With Vanessa, you don’t laugh so much, but you have to cheer. Redgrave has a heart as big as the Albert Hall. You may not choose to espouse the many causes she champions, but her passion is irresistible and her energy is formidable. She began this year in the West End. She is beginning next year on Broadway. In between, on screen, she gave the performance of a lifetime, opposite Timothy Spall, in Mrs Lowry & Son, and starred in a new stage play - an unusual piece about her father (the great actor, Sir Michael Redgrave) and European politics in the 1930s. But wait, Vanessa did not just star in the play. She wrote it. She produced it. She directed it. And she will be 83 in January.
These women are incredible.
What do they have in common? They were all born in the 1930s. They knew and remember the Second World War. They have all lived full and often quite complicated lives. Each has known her fair share of sorrow. Four of them are widows who feel the loneliness of widowhood. Vanessa’s daughter, the actress Natasha Richardson, died following a skiing accident ten years ago. None of them complains about any of this. All of them talk about their work because they love what they do. They don’t talk about themselves. They are not introspective. I don’t think they read their reviews. I know Sheila Hancock never watches her own work. Each is a perfectionist, but quite dismissive of her own extraordinary achievements. (They have a large roomful of Oscars, BAFTAS and Oliviers between them.) Vanessa, Glenda and Sheila are political animals, but their discourse is nothing like the sour argy-bargy we’ve been subjected to during the general election. As people, they are instinctively courteous, but, happily, none of them is too keen on the worst excesses of political correctness. They are all good company, amusing and amused by the world around them. From failing eyesight to emphysema, several of them face challenges with their health, and often completely exhausted, but none of them makes a fuss about it.
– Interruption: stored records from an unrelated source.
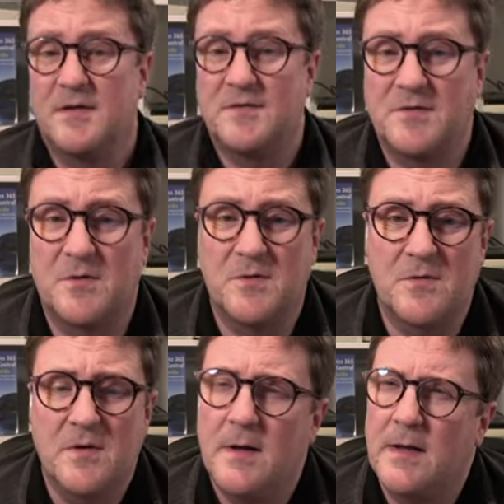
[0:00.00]

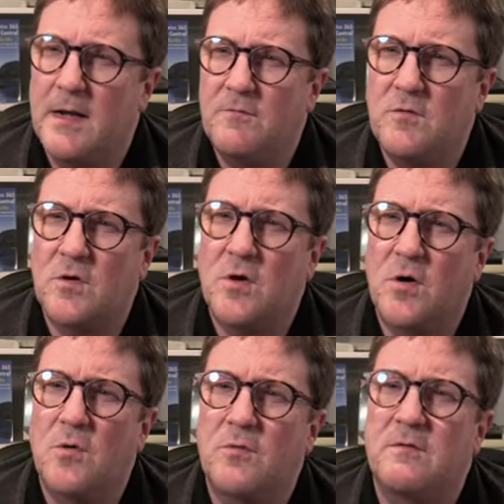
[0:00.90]
So if your
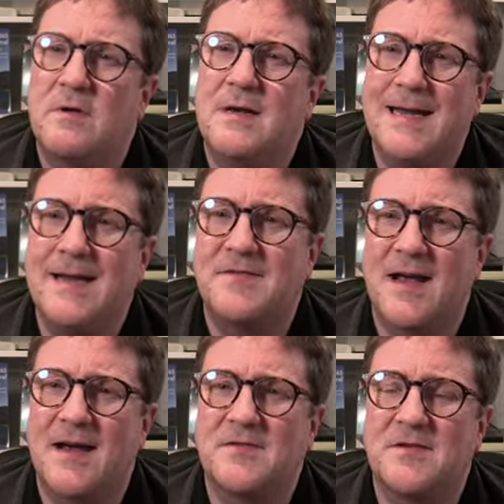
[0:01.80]
code needs
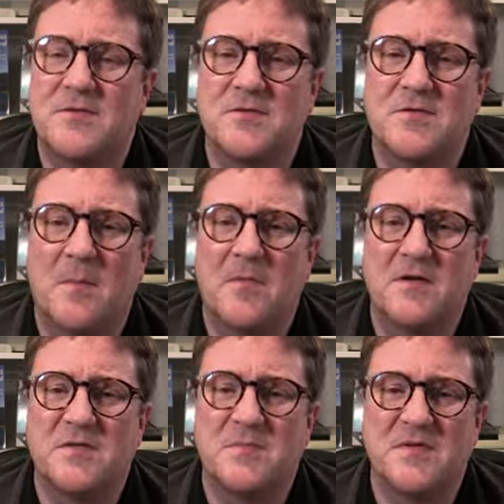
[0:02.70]
access to
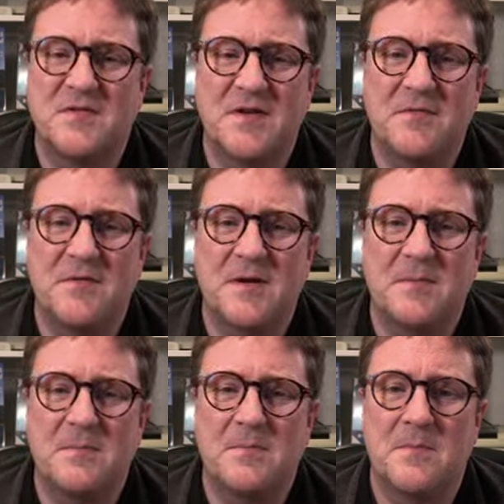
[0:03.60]
something
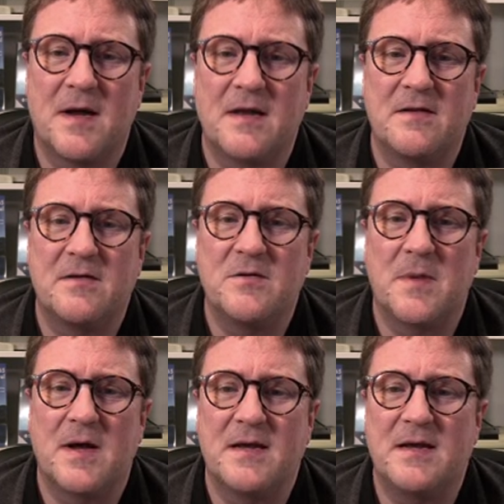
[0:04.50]
specific, you
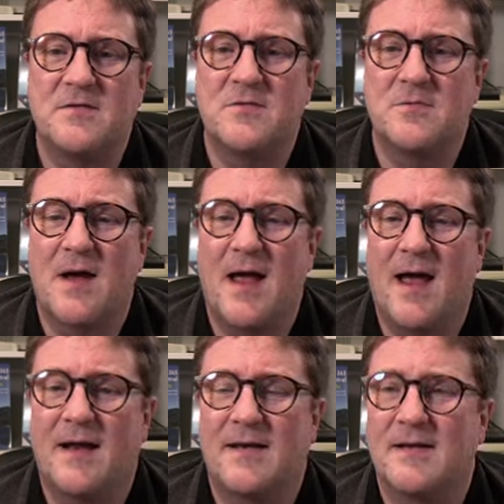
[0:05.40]
might need to
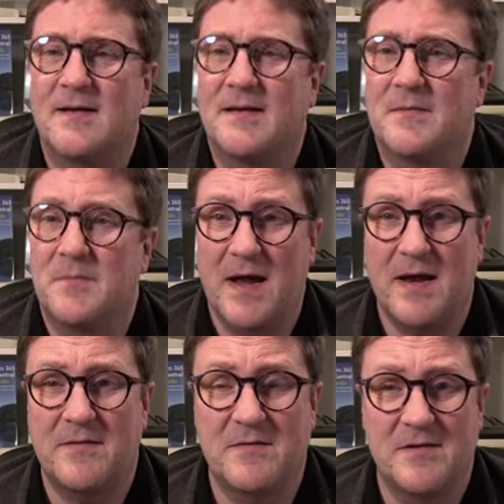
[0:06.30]

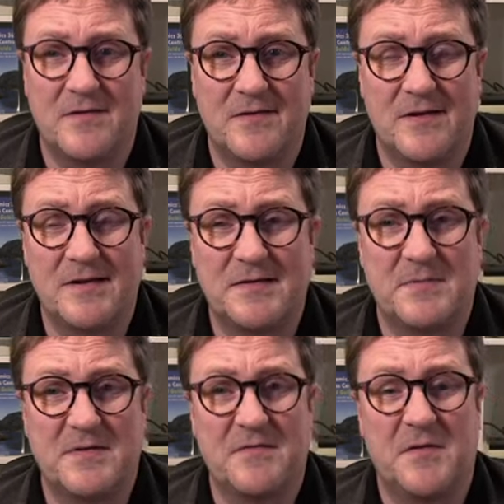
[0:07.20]
add
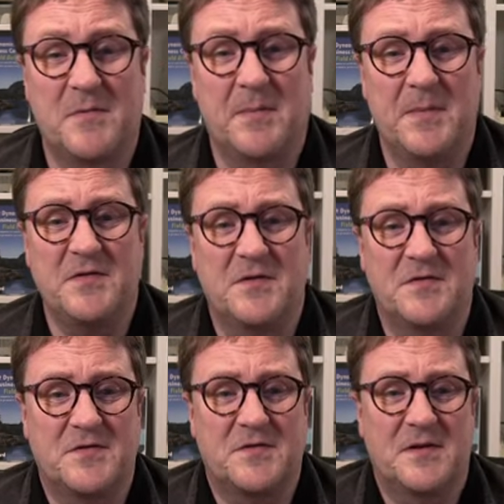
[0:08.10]
specific
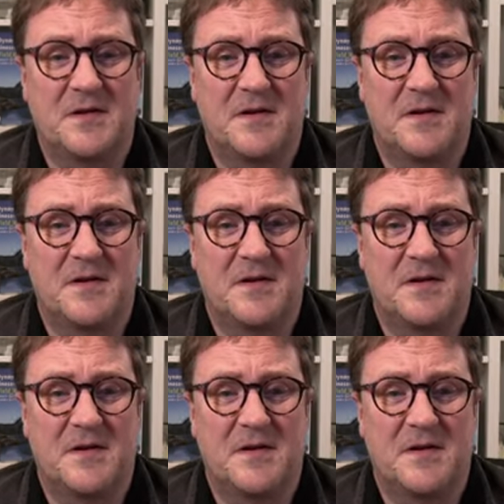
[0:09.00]
permissions.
Their work ethic is awe-inspiring. Their energy is enviable. Their life force is something to be reckoned with. They are still ambitious, still hungry for more. They are passionate about their work. They are determined, resilient, courageous, compassionate, and kind. They are interested in the world around them. They care about it. Each is in her ninth decade, learning her lines, doing her exercises, turning up for the show, still giving her all, still laughing, still living life to the full. What a generation! They can teach the millennials and the snowflakes a thing or two. What wonderful role models they are!